Deputy Foreign Minister Mario Giro and Senator Luigi Manconi told The Times that the government was discussing issuing migrants with temporary visas which would allow them to leave Italy and move freely through the bloc’s 26 Schengen countries.
Mr. Giro and others from the ruling Democratic Party believe Italy can exploit the little-known European Council Directive 2001/55, drafted after the Balkans conflict, to give temporary EU entry permits to ‘displaced people’ – triggering another wave of mass migration into Northern Europe.
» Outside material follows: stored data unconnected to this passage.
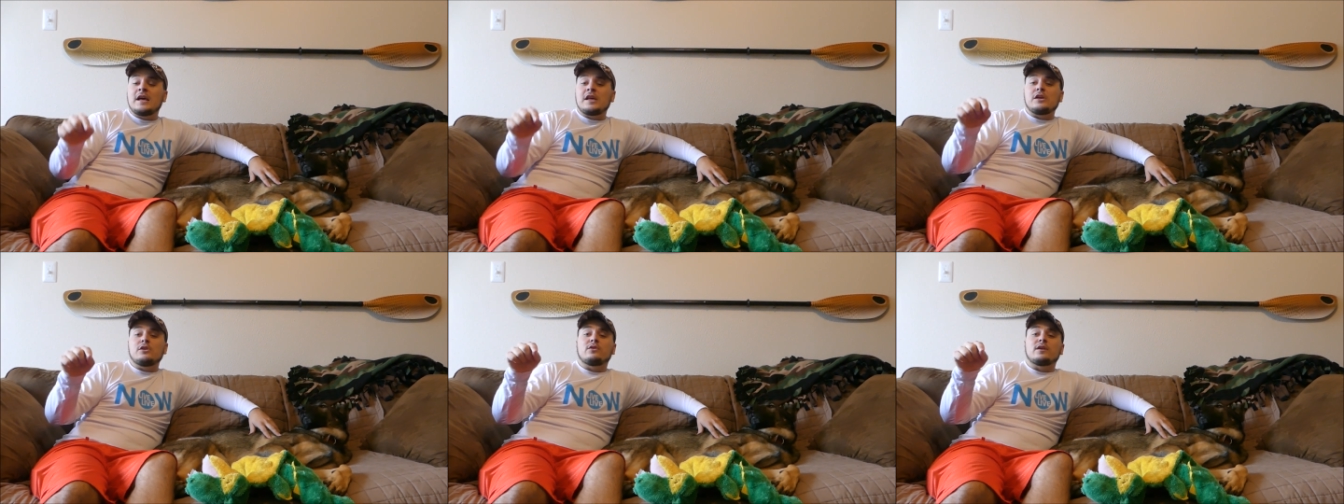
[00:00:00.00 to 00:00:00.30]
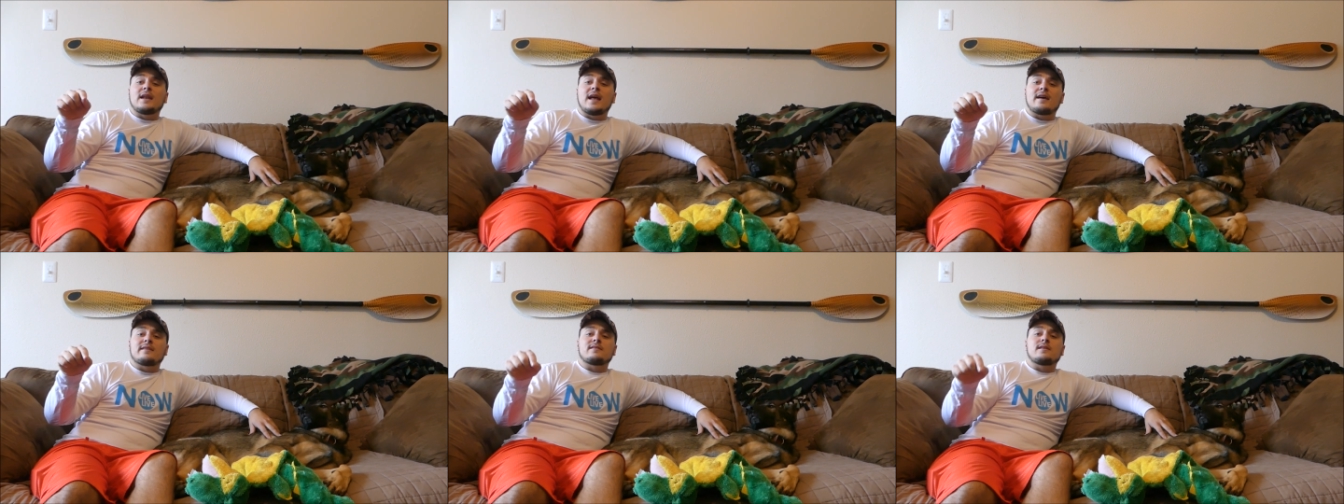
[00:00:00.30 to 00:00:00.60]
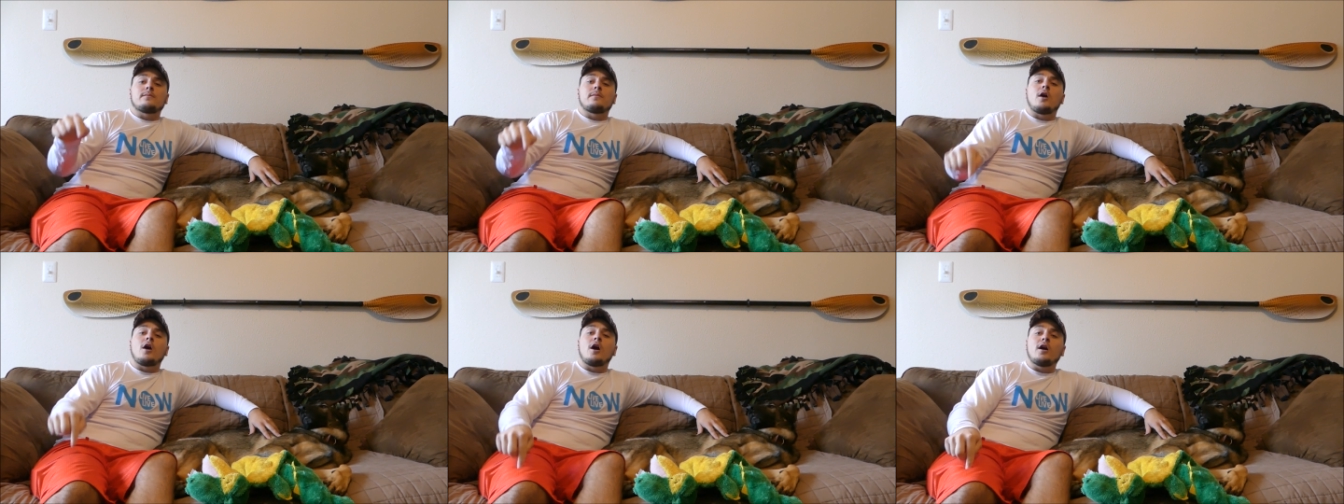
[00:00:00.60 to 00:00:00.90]
you can
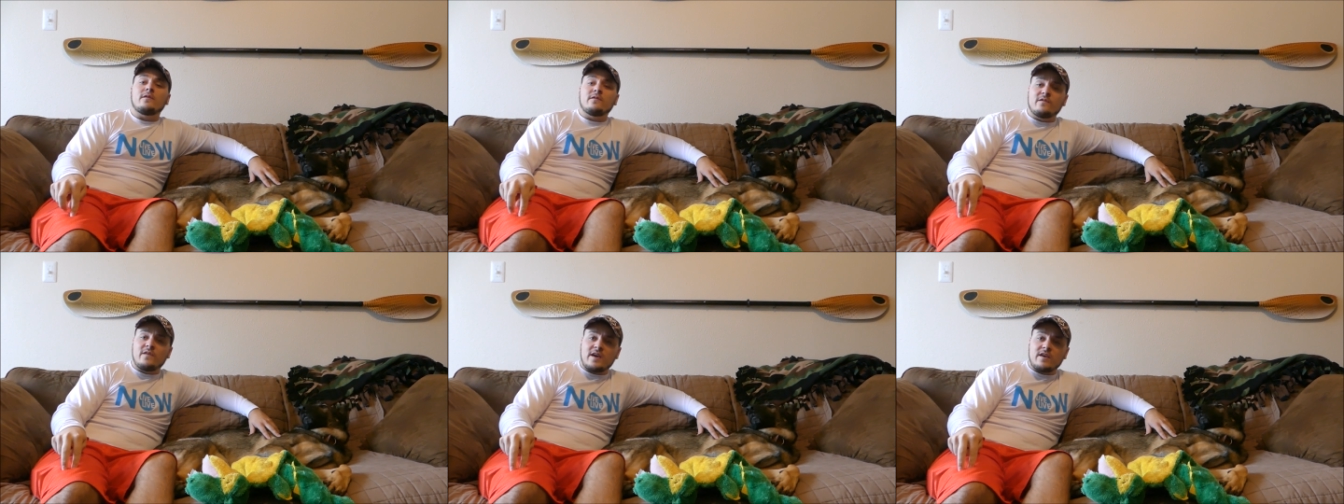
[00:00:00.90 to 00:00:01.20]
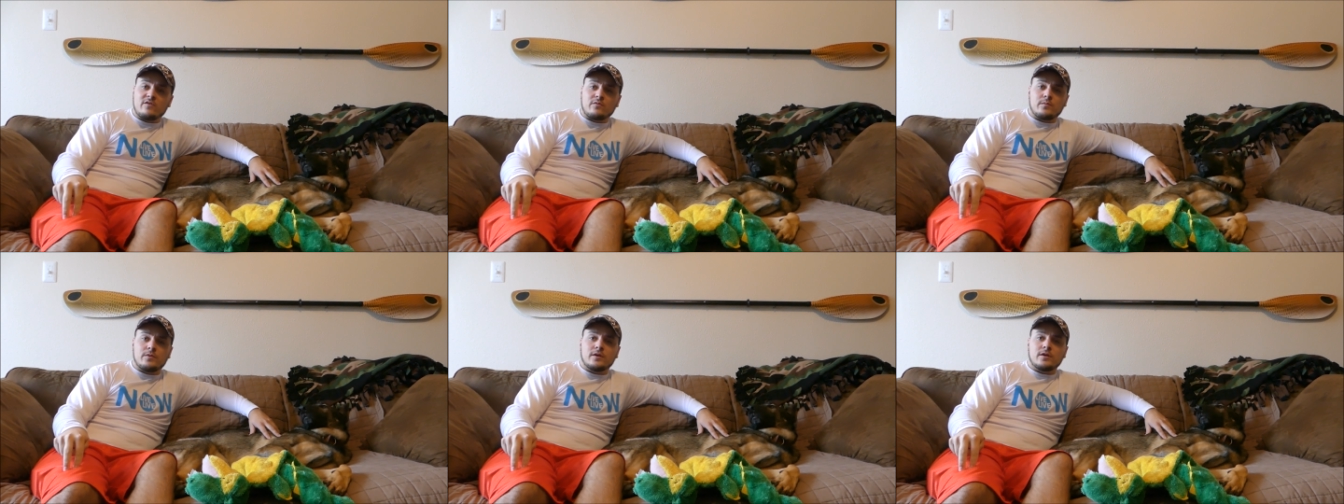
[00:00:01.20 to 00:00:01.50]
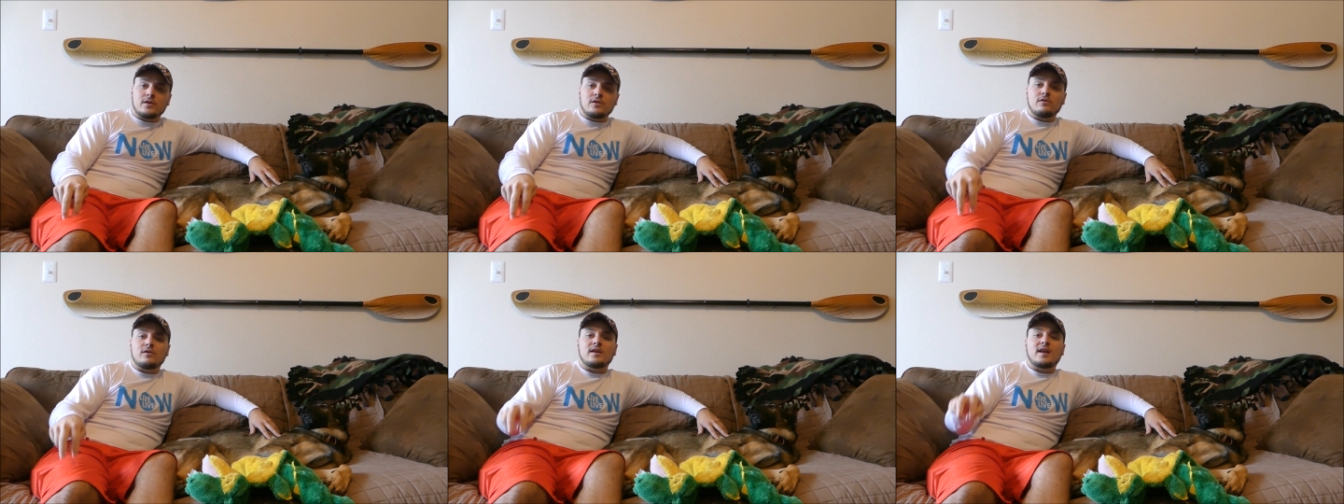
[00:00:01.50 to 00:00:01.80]
ask them on
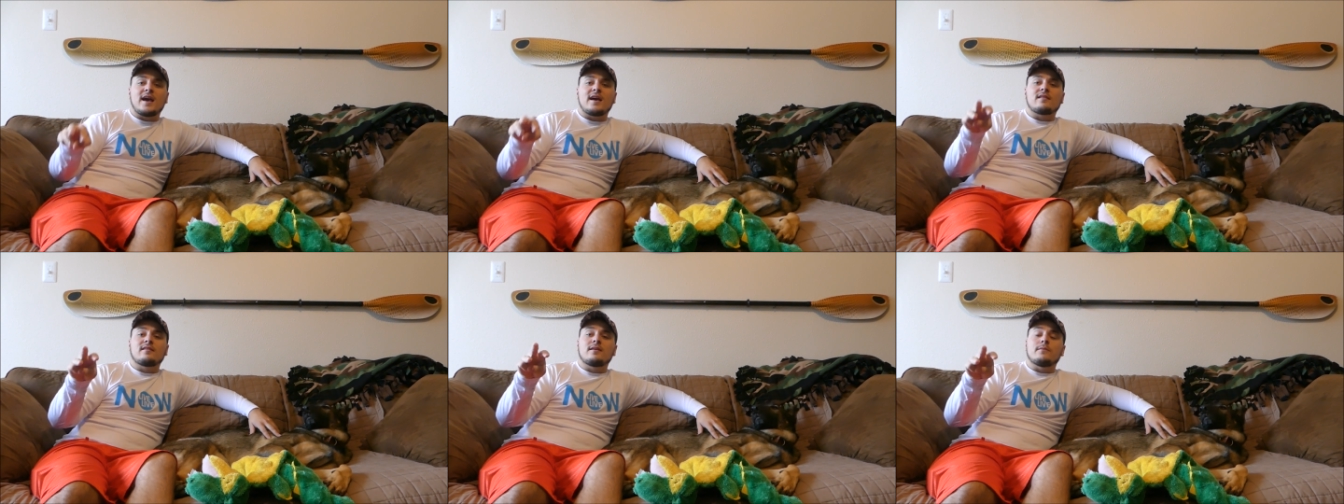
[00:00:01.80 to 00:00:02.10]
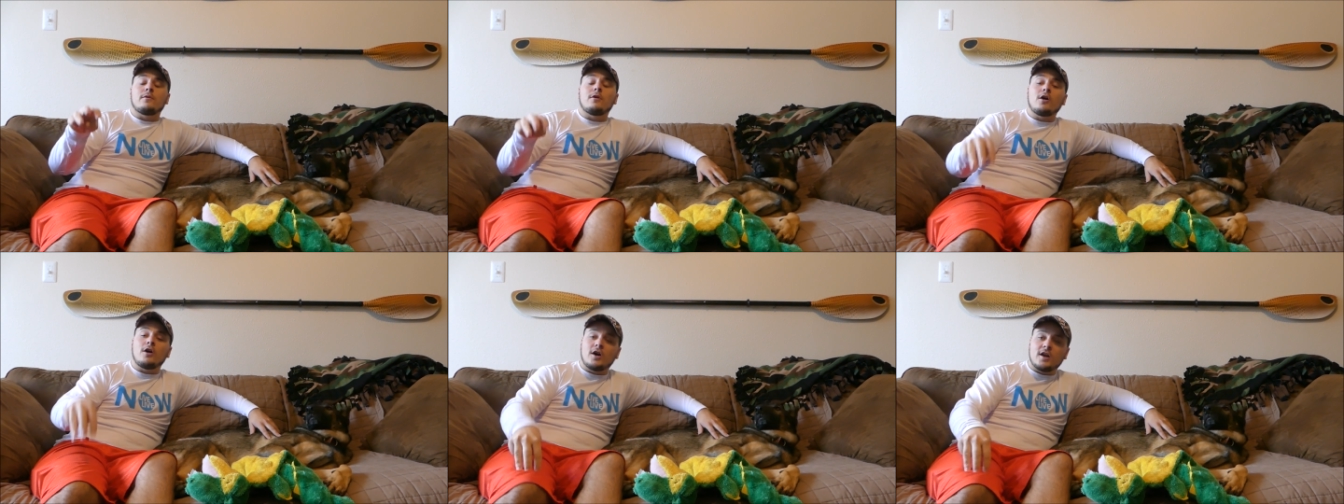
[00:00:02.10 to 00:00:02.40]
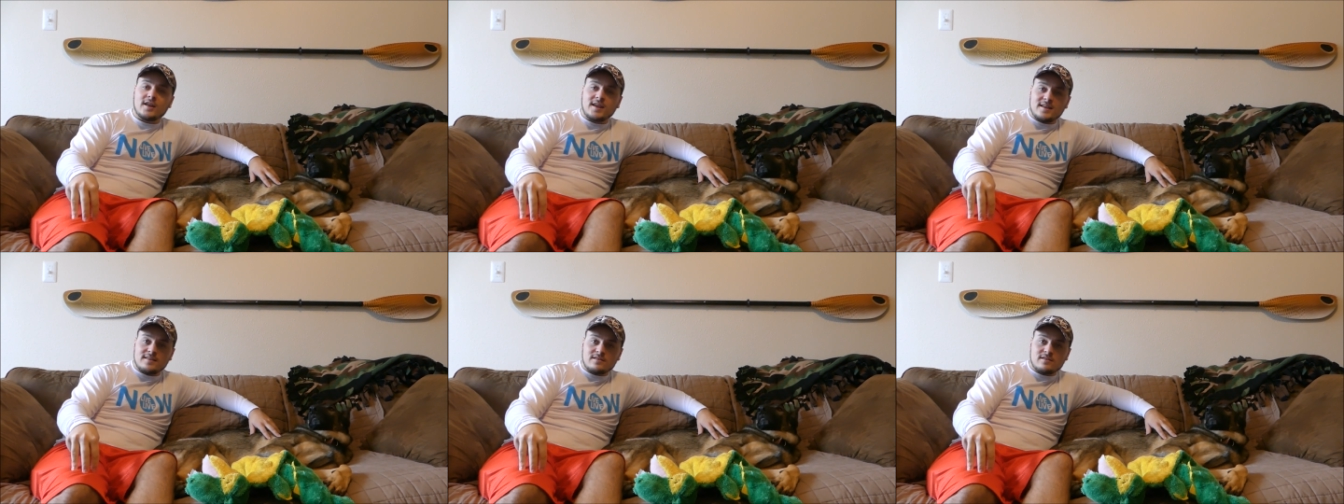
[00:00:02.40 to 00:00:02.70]
Facebook, you can ask them
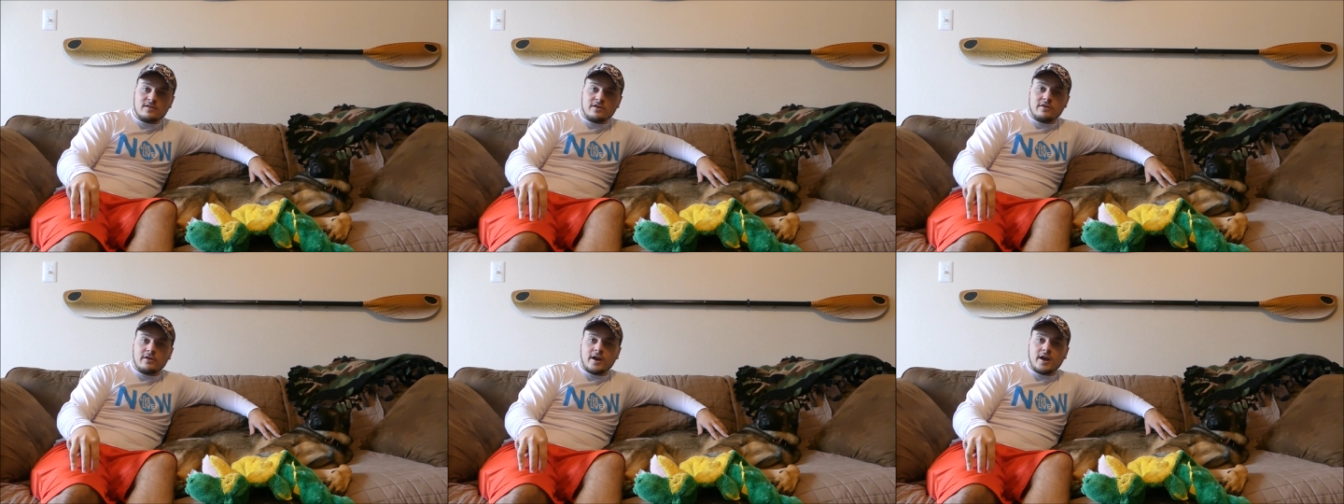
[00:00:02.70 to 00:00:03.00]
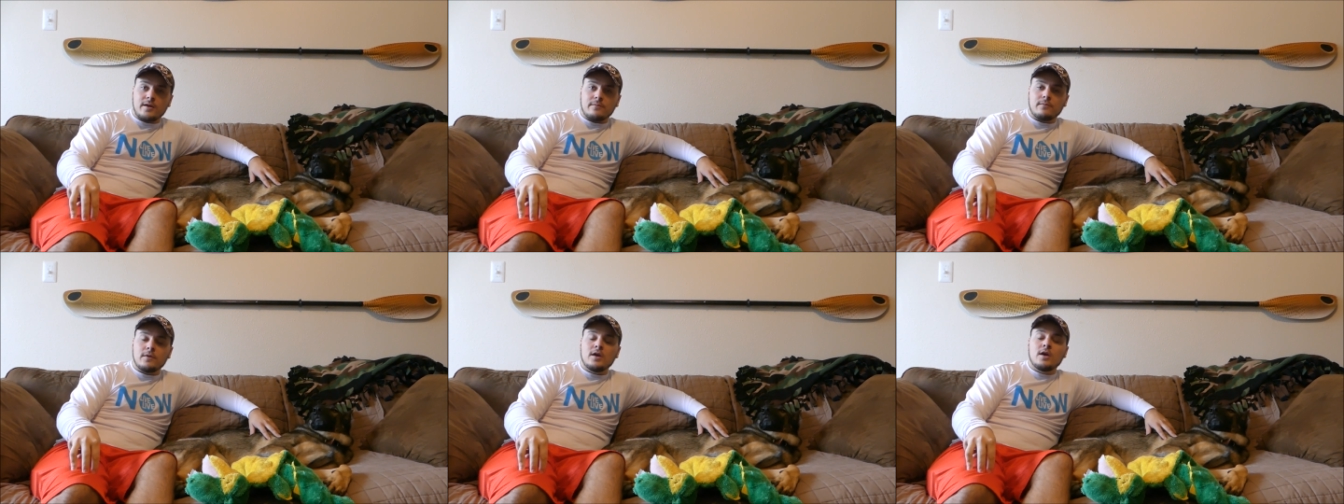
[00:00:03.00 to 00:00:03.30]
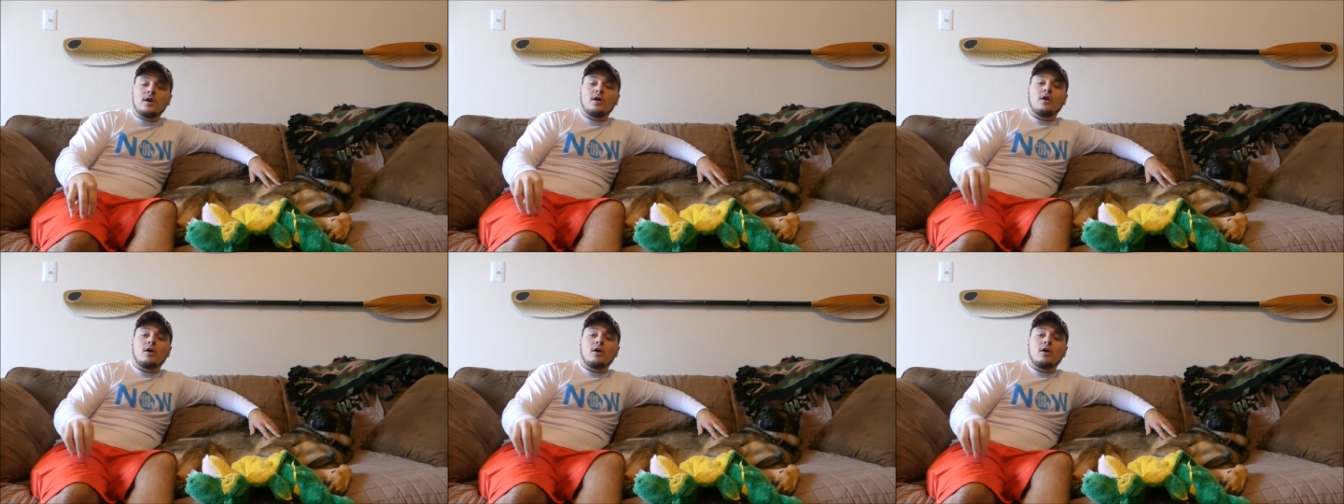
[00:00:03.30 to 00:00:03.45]
on Instagram,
“Letting migrants travel once they reach Italy would create a real problem for our EU neighbours. But I hope it would force France to confront the migrant problem head on,” the government minister said.
In 2015, at the height of the migrant crisis, the EU pledged to redistribute 160,000 African and Middle Eastern migrants based in Italy and Greece to other EU member-states signed up to the bloc’s common asylum policy – but as of June 9th, 2017, only 6,896 migrants have been relocated from Italy.
Countries such a Viségrad nations Poland, Hungary, and Slovakia are defying the supranational bloc and refusing the forced migrant distribution on grounds of culture and national security.
Mattia Toaldo, a senior analyst at the European Council on Foreign Relations, said: “If migrants continue to arrive and Italy decides to give them papers to cross borders and leave Italy it would be a nuclear option. Italians have lost any hope of getting help from the EU and may say, ‘If you won’t make it a common challenge, we will’.”
Giro told the newspaper: “We’d rather not use unilateral methods though, because the resulting dispute could wreck the Schengen treaty.”
Directive 55 offers EU member-states “exceptional” measures to offer “immediate temporary protection” in the EU to ‘displaced people’, but requires approval from other members and is likely to face opposition.
However, the foreign minister said the Italian government was discussing a second option last used by then-Prime Minister Silvio Berlusconi at the beginning of the Arab Spring.
In 2011, Italy invoked Article 20 of its Bossi-Fini law which allowed it to hand temporary “humanitarian” visas to the thousands of Tunisians who illegally crossed the sea to Italy.
More than 100,000 migrants crossed the Mediterranean Sea in the first six months of 2017. Italy has overtaken Greece to become the main point of entry to Europe in the ongoing migrant crisis, with welcome centres in a state of near-collapse after 13,500 arrived in a 48-hour period at the end of June.
Italy has threatened to seize NGO migrant rescue boats and close her ports entirely unless the pro-open borders charities which operate them abide by a new search and rescue code of conduct.
In response to Italy’s mounting crisis, the EU is planning to transport migrants to Europe directly from North Africa and for EU members to resettle them. Brussels expects the United Kingdom to engage in the programme and “volunteer” to accept a quota migrants, despite its vote to leave the bloc in June 2016.